In Aim 2, we will then explore the role of CD4+ T cell help in promoting optimal T-bet expressing CD8+ T cells. We will approach this in two ways~ first we will preserve CD4+ T cell function through early antiretroviral therapy, and second we will deplete CD4+ T cells prior to SIV challenge. In both approaches we will monitor the resultant effects upon the CD8+ T cell compartment with a particular focus on T-bet expression. We will also characterize the propensity to induce immune escape in these situations, and more broadly assess CD8+ T cell function using microarray analysis. Finally, in Aim 3, we will conduct an SIV challenge study to define the role of T-bet expression in SIV-specific CD4+ T and CD8+ T cells in predicting elite control or disease progression in the Mamu B*08/B*17 model of HIV elite control. Together, these complementary Aims will define the importance of T-bet in protective CD4+ and CD8+ T cell responses in HIV/SIV infection, and provide key information on protective T cell functional programming for HIV vaccine development.

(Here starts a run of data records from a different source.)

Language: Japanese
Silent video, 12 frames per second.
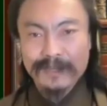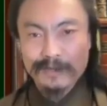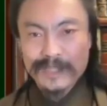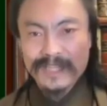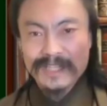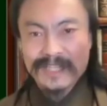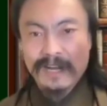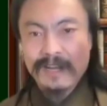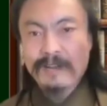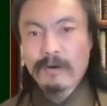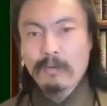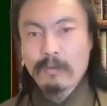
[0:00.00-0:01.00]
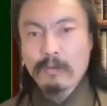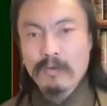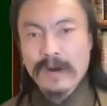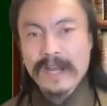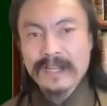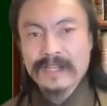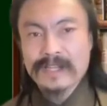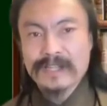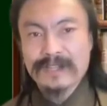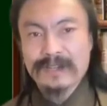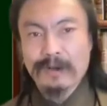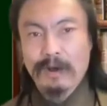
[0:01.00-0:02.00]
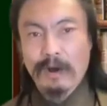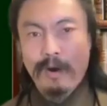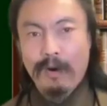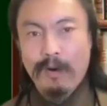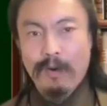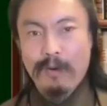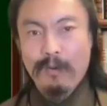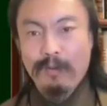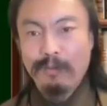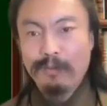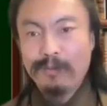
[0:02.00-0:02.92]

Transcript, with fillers: んよろしいですか？ Let's go！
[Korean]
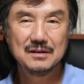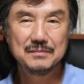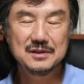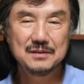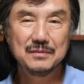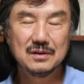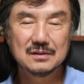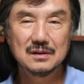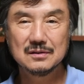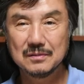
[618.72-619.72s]
빛이
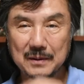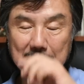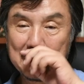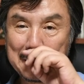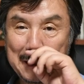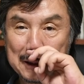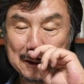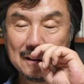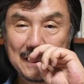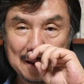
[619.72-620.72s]
먹어서 좀 허옇게
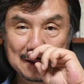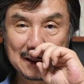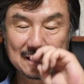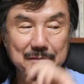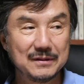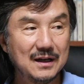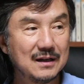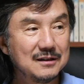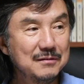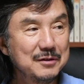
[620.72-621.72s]
드러나 있는 상태입니다.
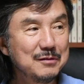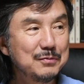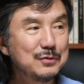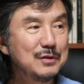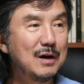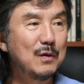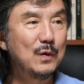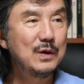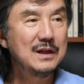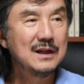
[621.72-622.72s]
그럼에도
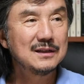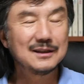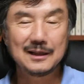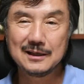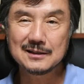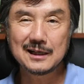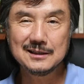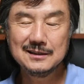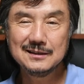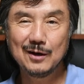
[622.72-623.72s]
불구하고 대단히
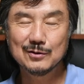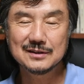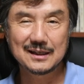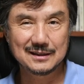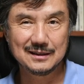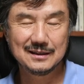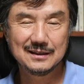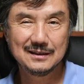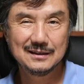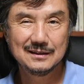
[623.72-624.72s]
사진다운 사진,
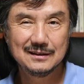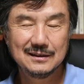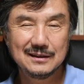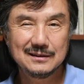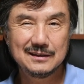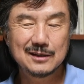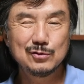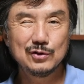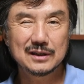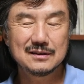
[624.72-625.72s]

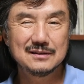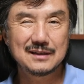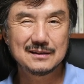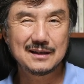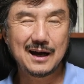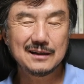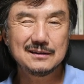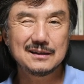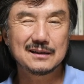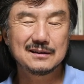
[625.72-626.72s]
예술 같은 사진,
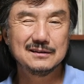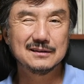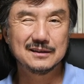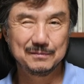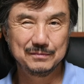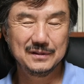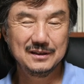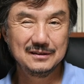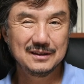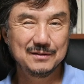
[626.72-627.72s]
아트 같은 느낌
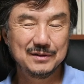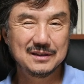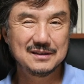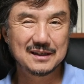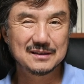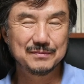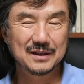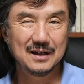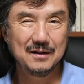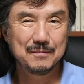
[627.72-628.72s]
이런 느낌이 들지
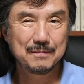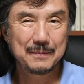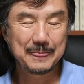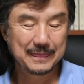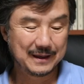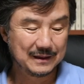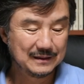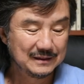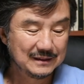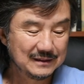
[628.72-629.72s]
않습니까? 네.
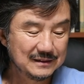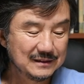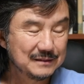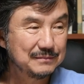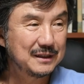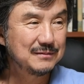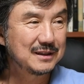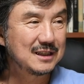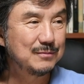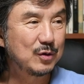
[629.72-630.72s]

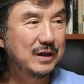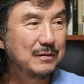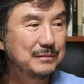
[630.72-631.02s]
마지막 사진 볼까요?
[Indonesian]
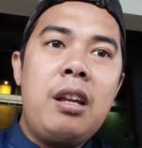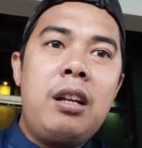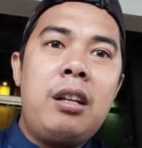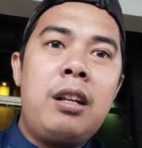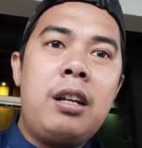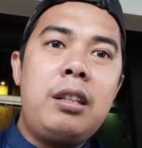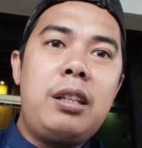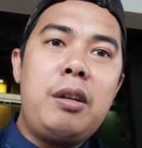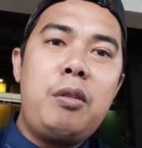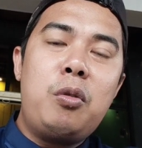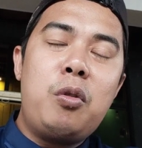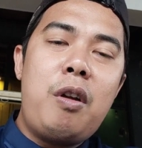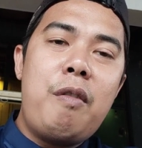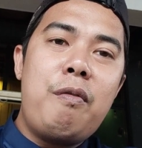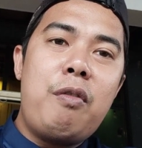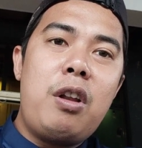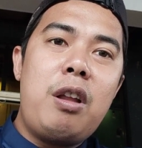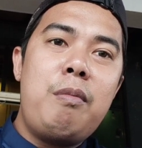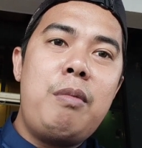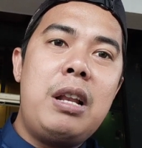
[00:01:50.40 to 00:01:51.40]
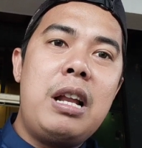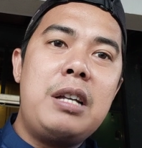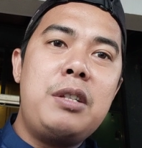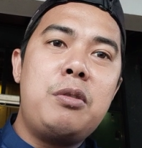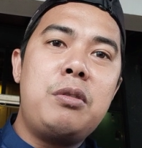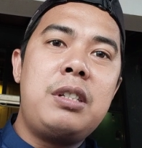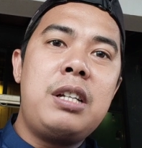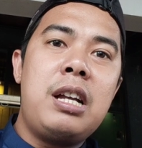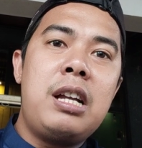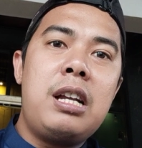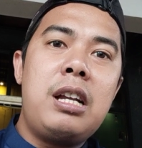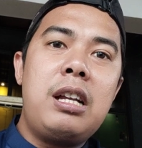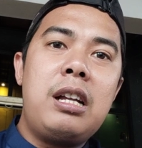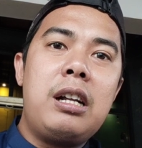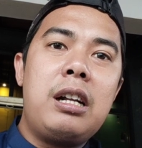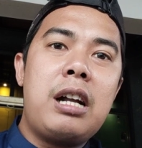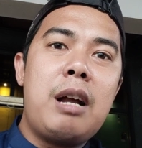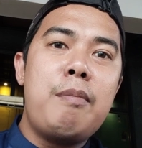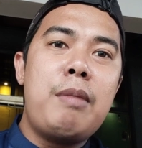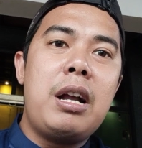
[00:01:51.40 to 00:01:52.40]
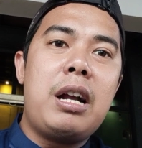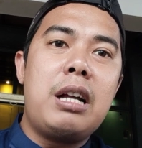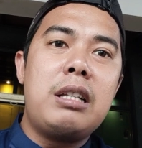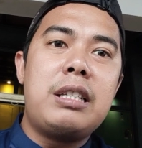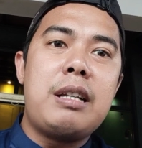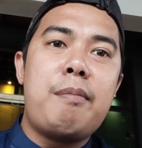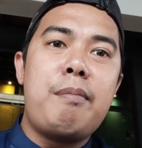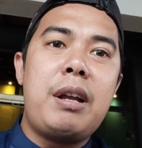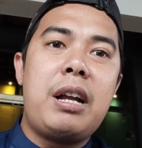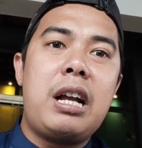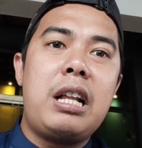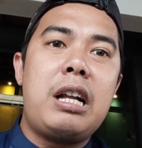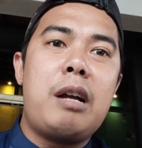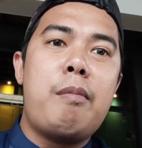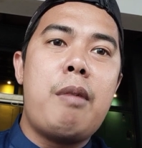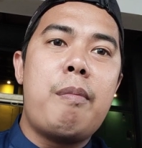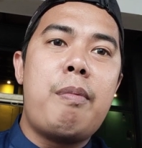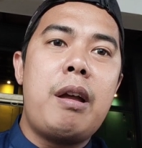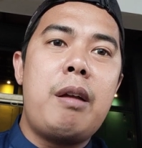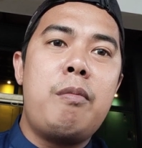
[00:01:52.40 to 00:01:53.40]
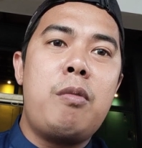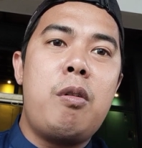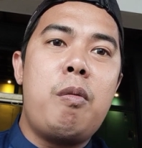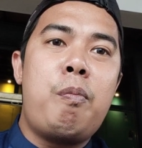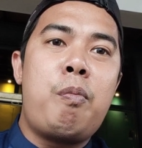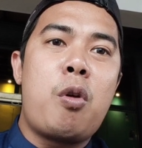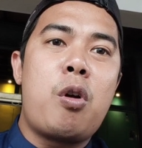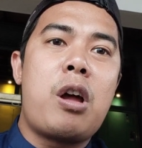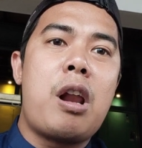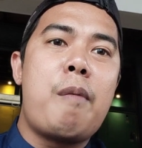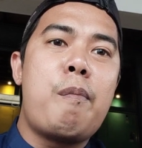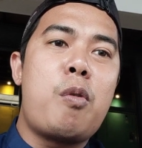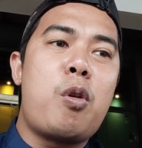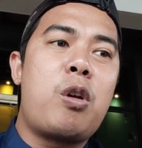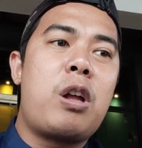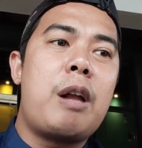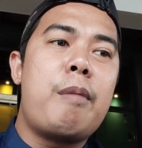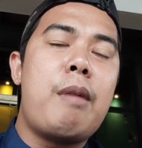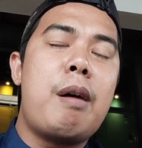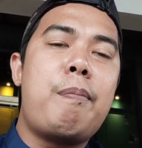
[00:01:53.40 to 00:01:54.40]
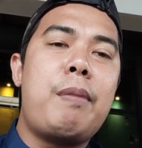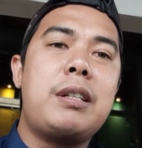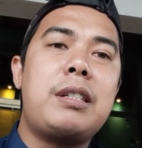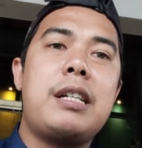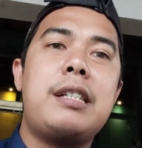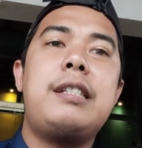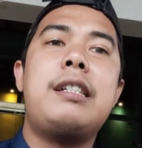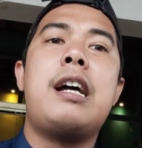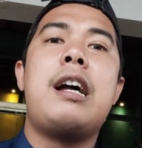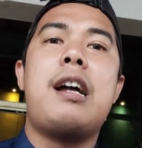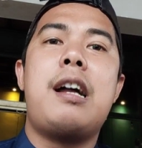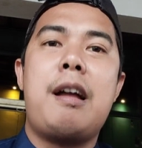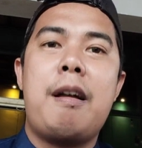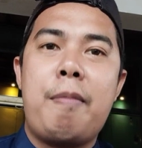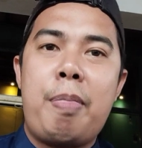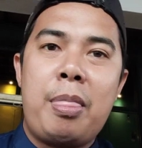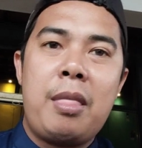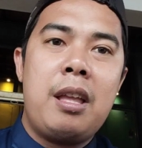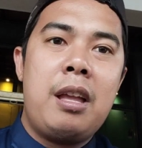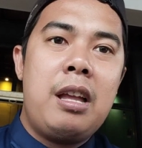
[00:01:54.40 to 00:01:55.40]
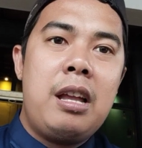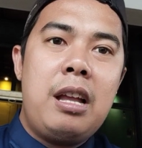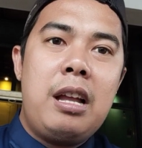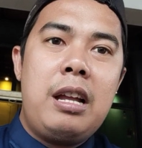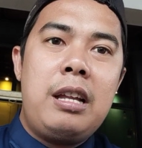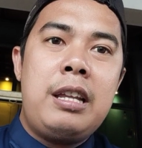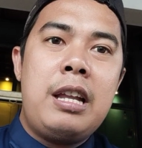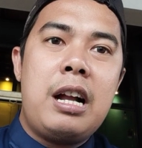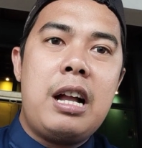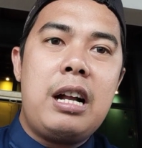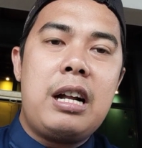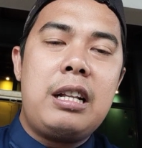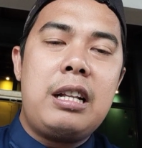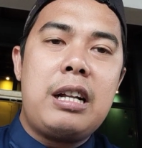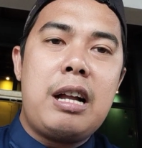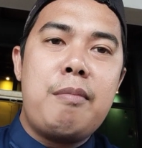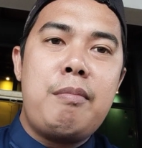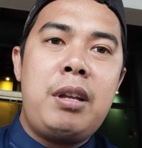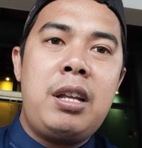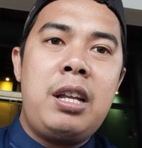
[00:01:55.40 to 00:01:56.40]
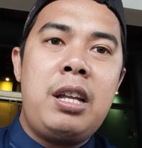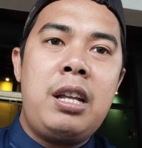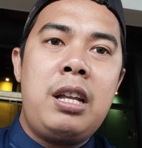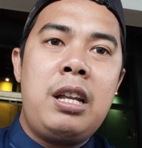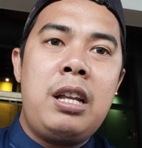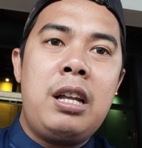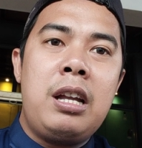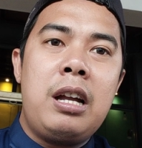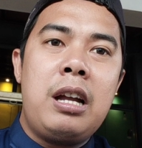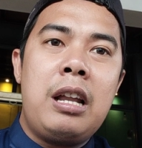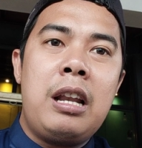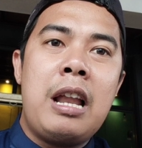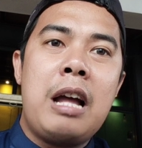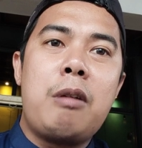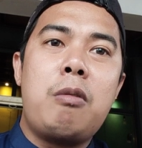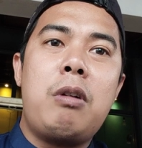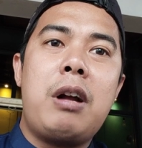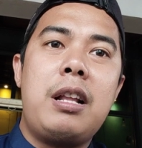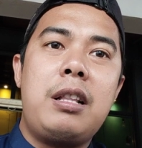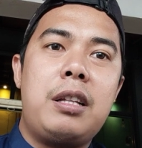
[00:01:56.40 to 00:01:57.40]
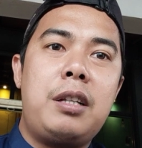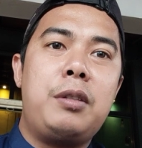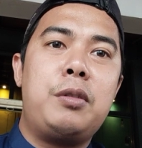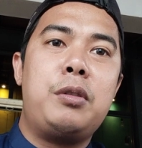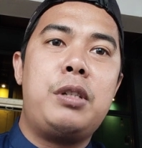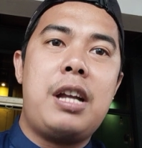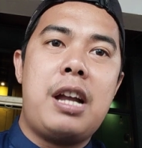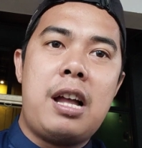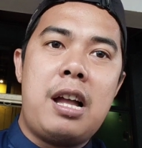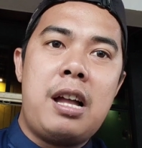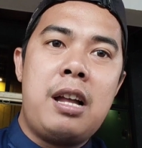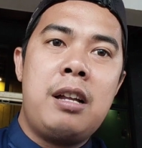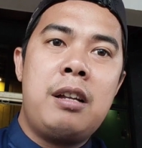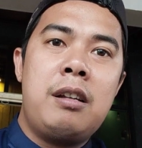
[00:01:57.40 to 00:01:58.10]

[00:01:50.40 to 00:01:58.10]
Nanti untuk info lebih lanjutnya kami akan sampaikan ke Bapak Ibu program-program apa saja yang akan kami lakukan tentunya.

CD4+ and CD8+ T cells play critical roles in the control of HIV infection. CD4+ T cells provide help to CD8+ T cells and B cells to enhance their anti-HIV properties. CD8+ T cells are able to eliminate virally infected cells. These activities are controlled in part by the transcription factor, T-bet. Here, we will examine the role of T-bet as key mediator of protective CD4+ and CD8+ T cell responses in the context of SIV infection. These studies will help to identify important correlates of protection in SIV infection that can be used to for the further development of an effective HIV vaccine.